Le curieux de l’affaire, c’est que cette fantaisie naît dans le seul esprit d’un des onze enfants d’Antoine DAUCOURT, Pierre Louis (1744-1793) et sa femme Rosalie Hyacinthe Morel (1758-1827). Il est cordonnier comme son père et quitte Wailly pour s’installer à Rivière, le village tout proche de sa femme Rosalie Hyacinthe MOREL. Ce sont eux qui choisissent comme prénom Maurice pour leur 3ème garçon. Pourquoi ? Pour honorer sans doute le seul Maurice que je vois dans les parages : un frère de la marraine et de la mère, né en 1760 et ainsi prénommé par ses parents, Nicolas Morel menuisier à Rivière et de sa femme Marie Joseph Lecointe. Quelles étaient leurs motivations ? Je donne ma langue au chat.

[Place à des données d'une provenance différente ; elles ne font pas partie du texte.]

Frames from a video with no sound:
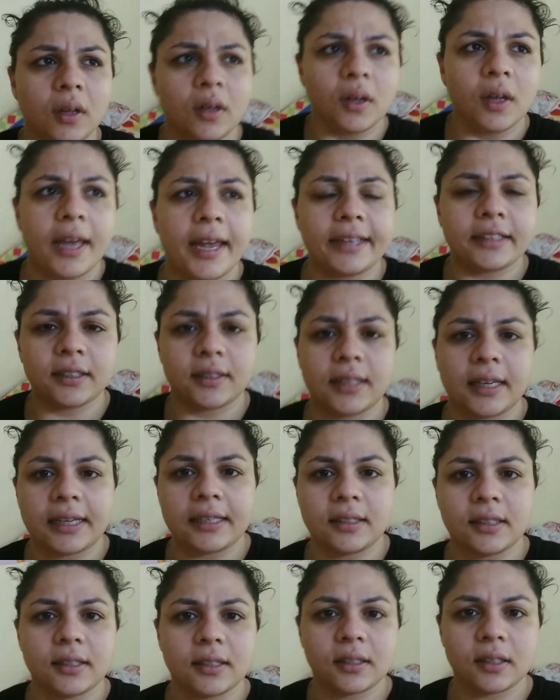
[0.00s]

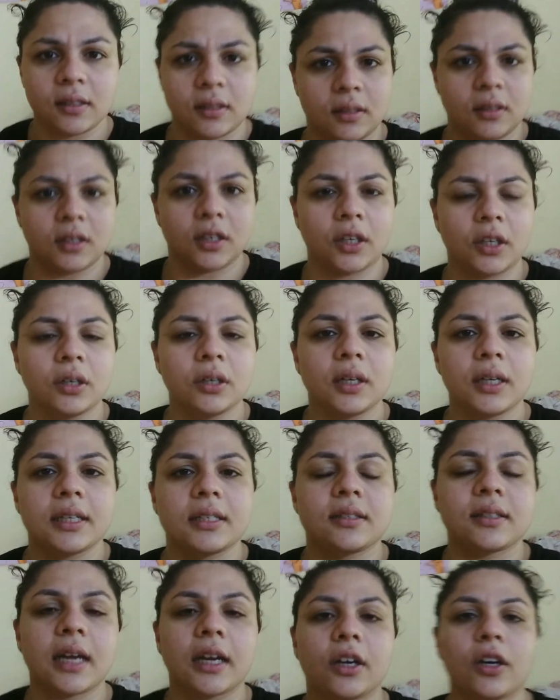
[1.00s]
exercises in the circuit. It
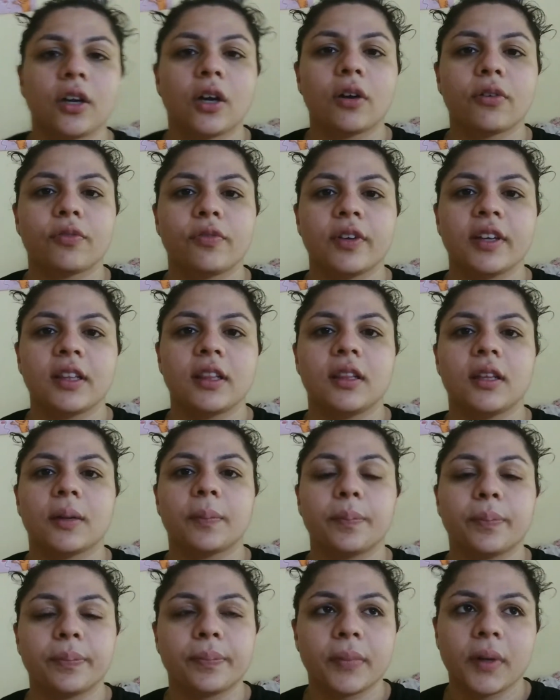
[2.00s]
started off with the
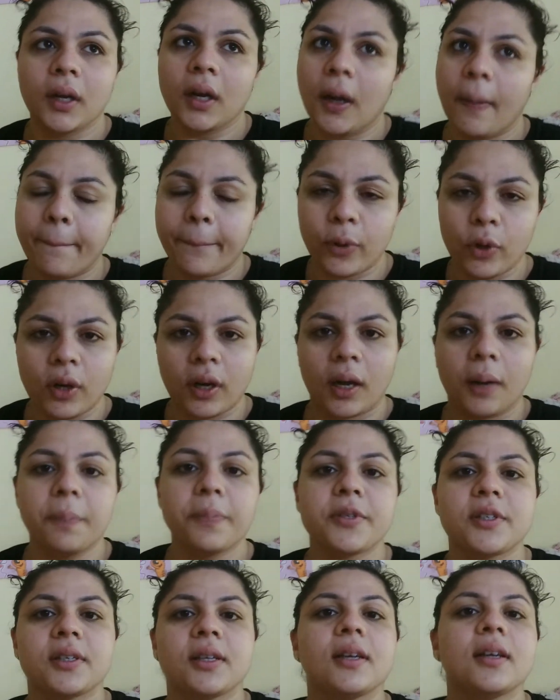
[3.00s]

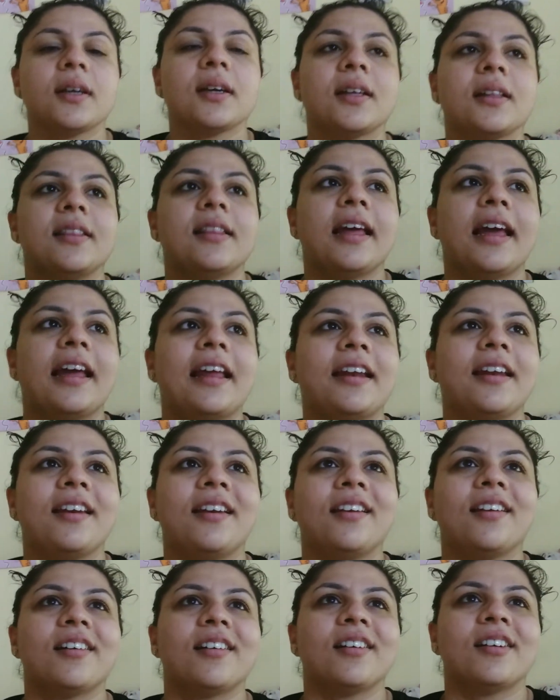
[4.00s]
pull-ups
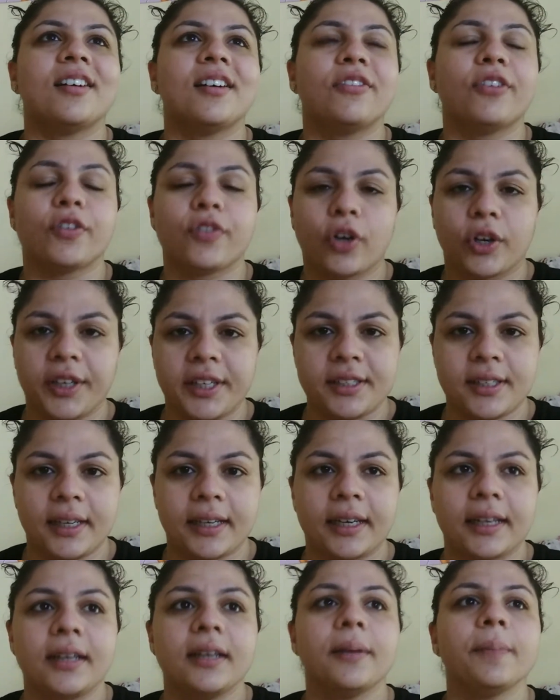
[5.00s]
then uh, for 40
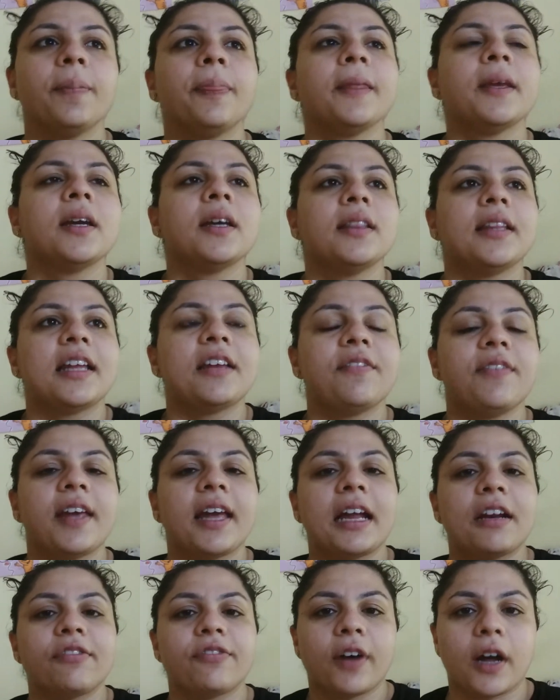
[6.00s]
second then we
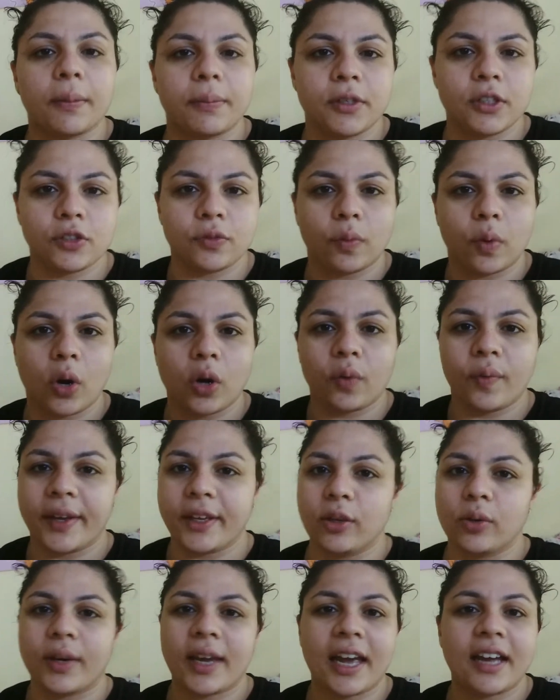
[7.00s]
had farmer's walk where
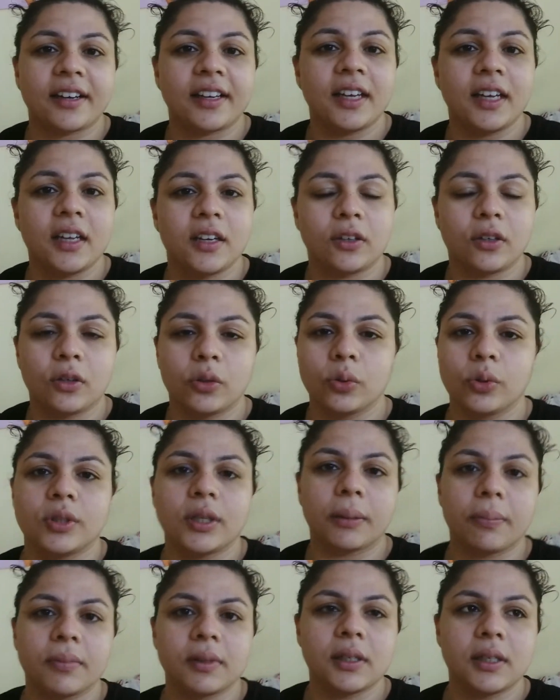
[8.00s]
you carry two
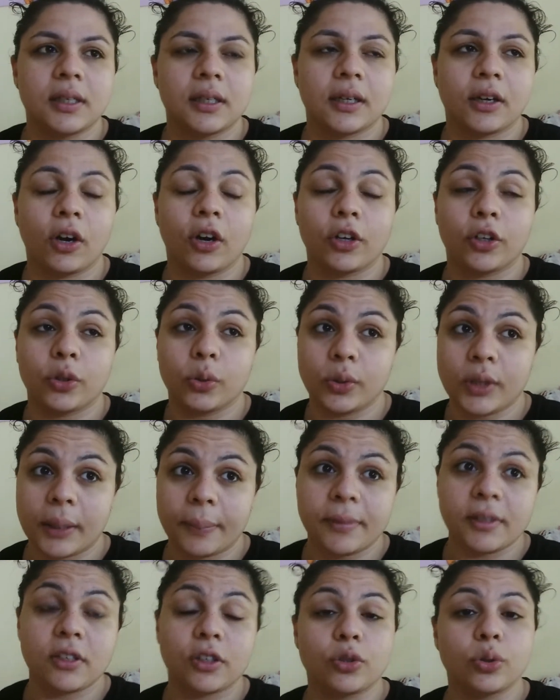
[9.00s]
dumbbell uh, or two
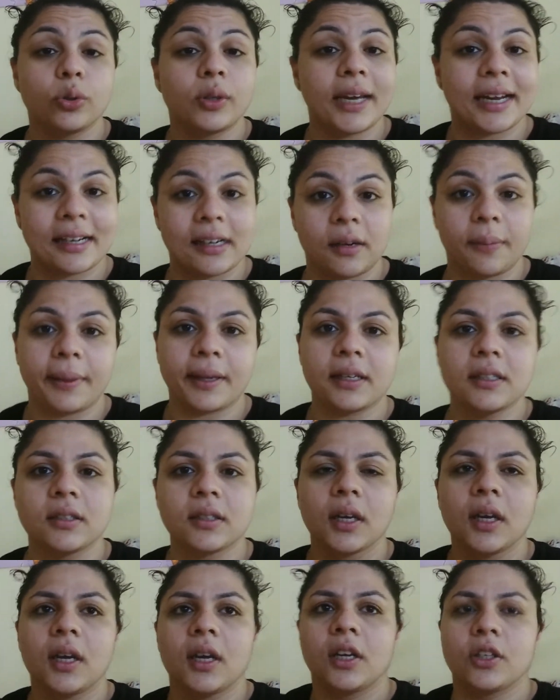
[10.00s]
dumbbells or two kettlebells
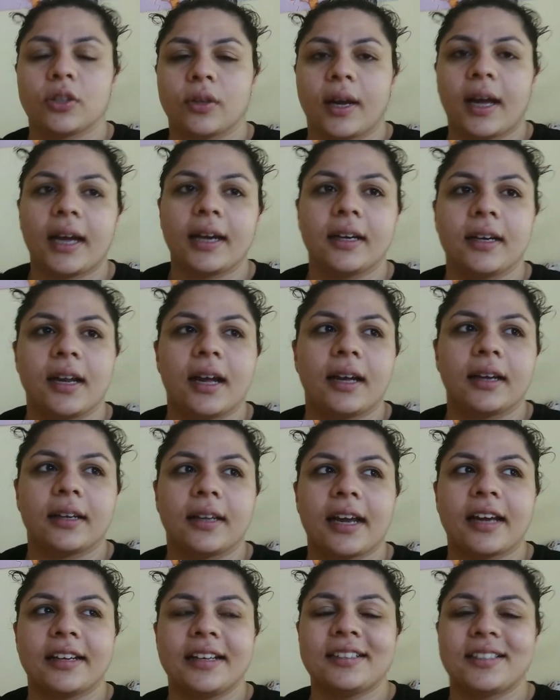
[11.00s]
so i had i
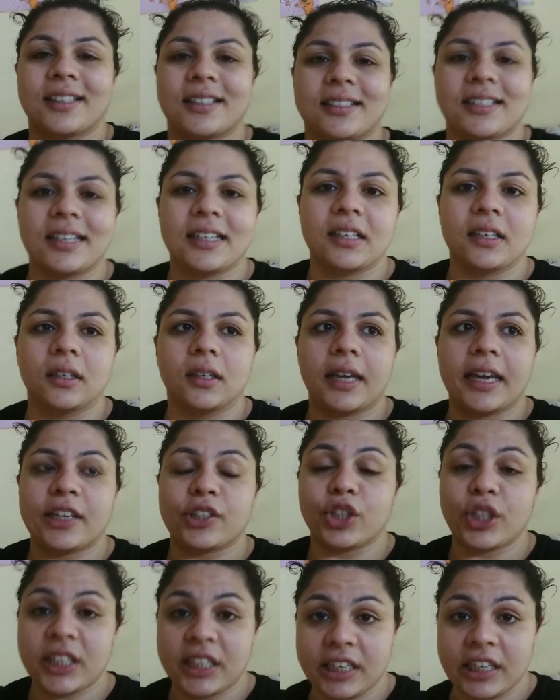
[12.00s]
carried 16
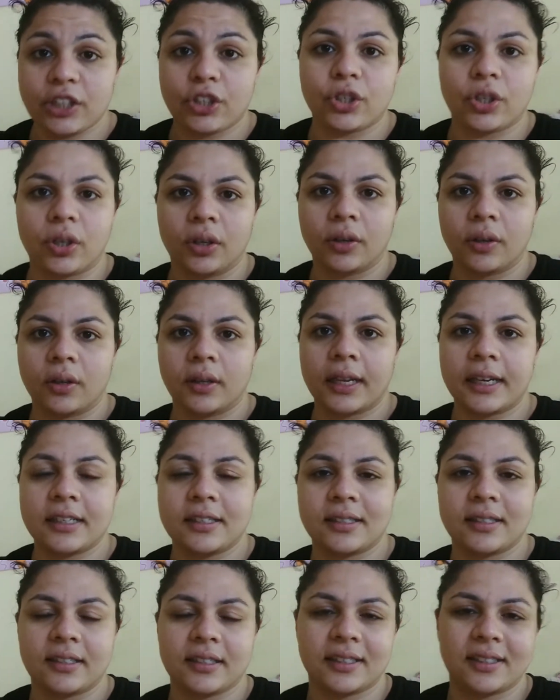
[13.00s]
kg each that is
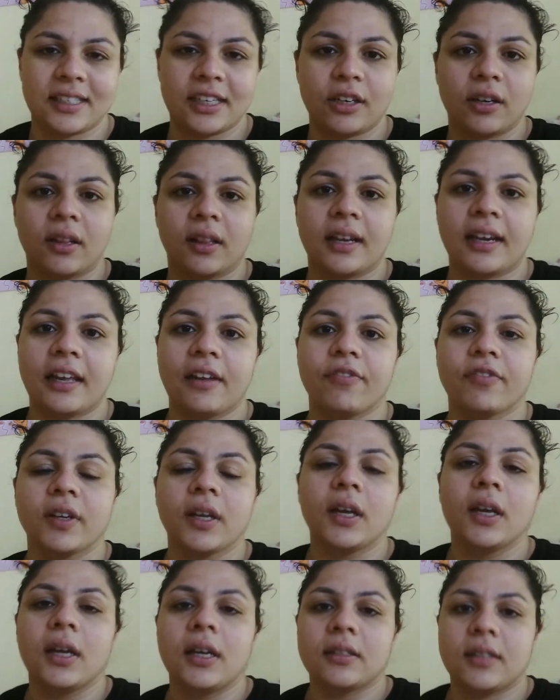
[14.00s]
16 on the left
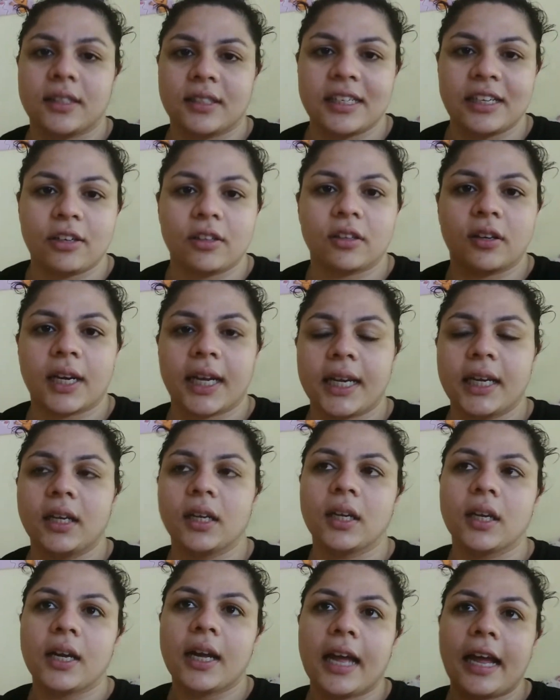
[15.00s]
16 on the right
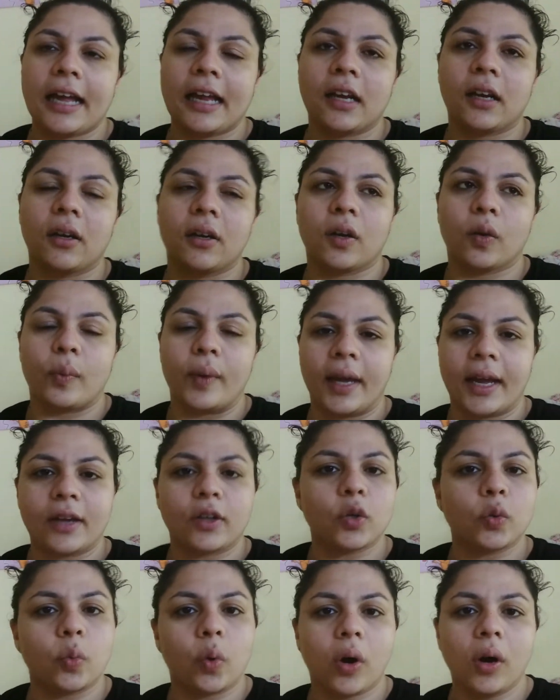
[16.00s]
and uh, we had
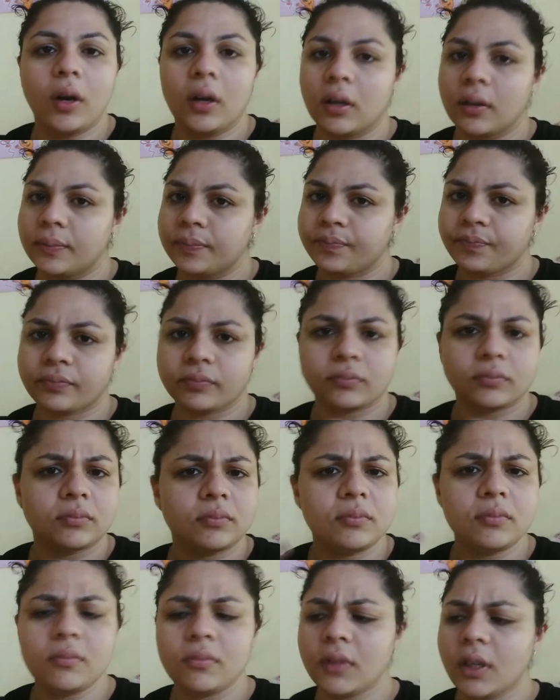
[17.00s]
to walk
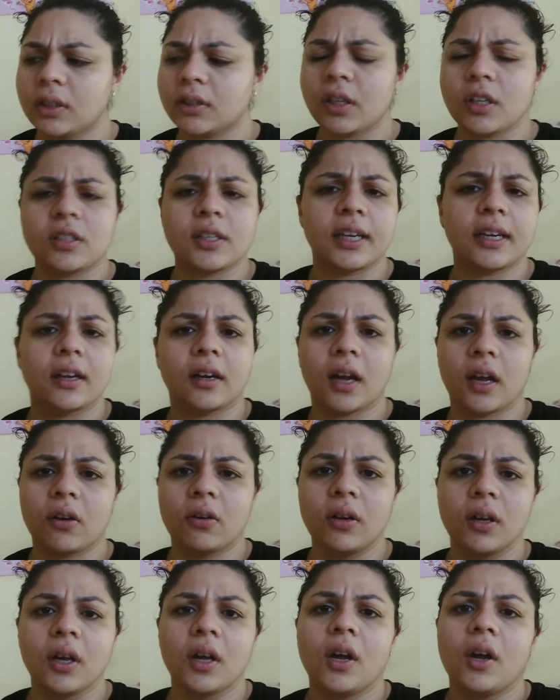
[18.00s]
just take a
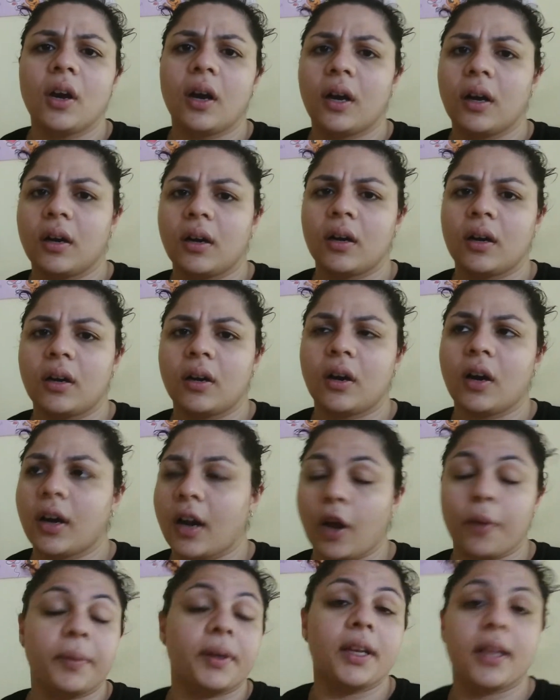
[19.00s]
round uh, or
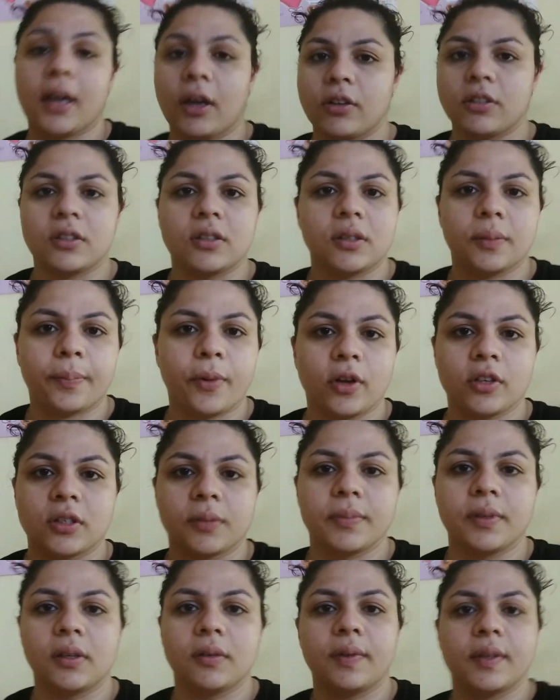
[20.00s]
how many rounds
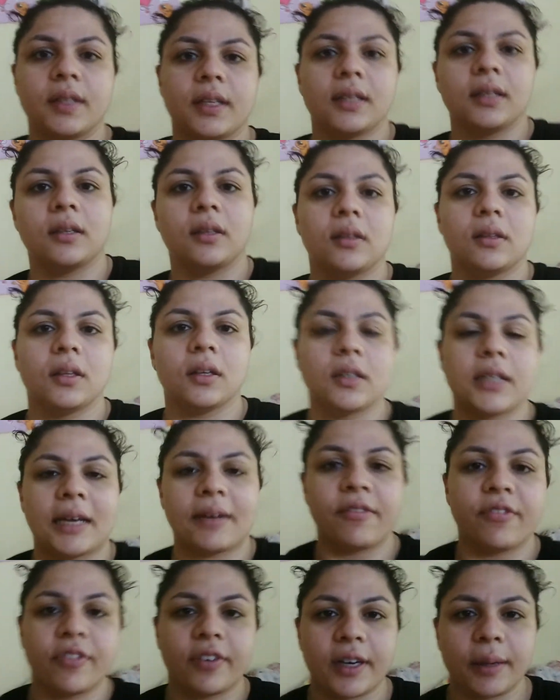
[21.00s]
possible within the
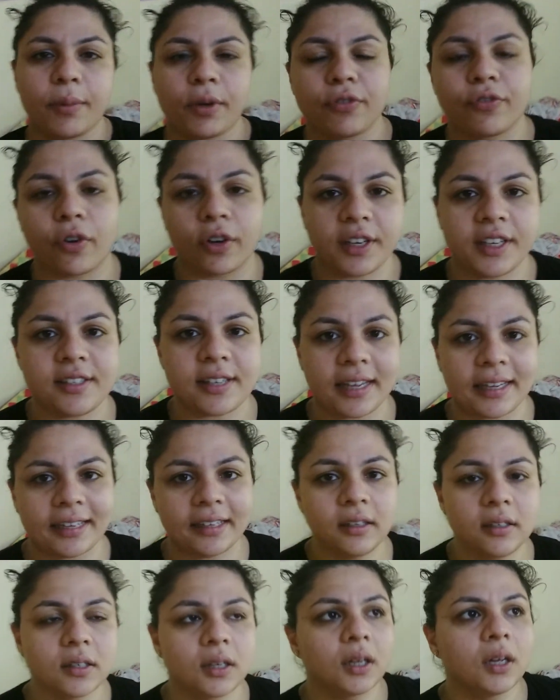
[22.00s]
time frame of 40 seconds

Maurice Joseph DAUCOURT (1785-1859) n’est pas cordonnier comme son père ou son grand-père mais maçon à Rivière. Son prénom, il ne peut le donner à sa descendance, deux filles qui meurent en bas âge. Il le passera à des neveux : le fils d’Augustin né en 1809, décédé après 1866 et installé cordonnier à Berneville, dans l’Arrageois, le fils de son frère cordonnier Prosper –installé à Ficheux, qui meurt à 1 mois en 1818, le fils enfin de son frère cadet de Rivière : Maurice François, militaire qui meurt sans descendance à Rivière à 26 ans lors d’un congé. Décidément, ce prénom trop lourd pour des manants ne réussit pas à ses porteurs.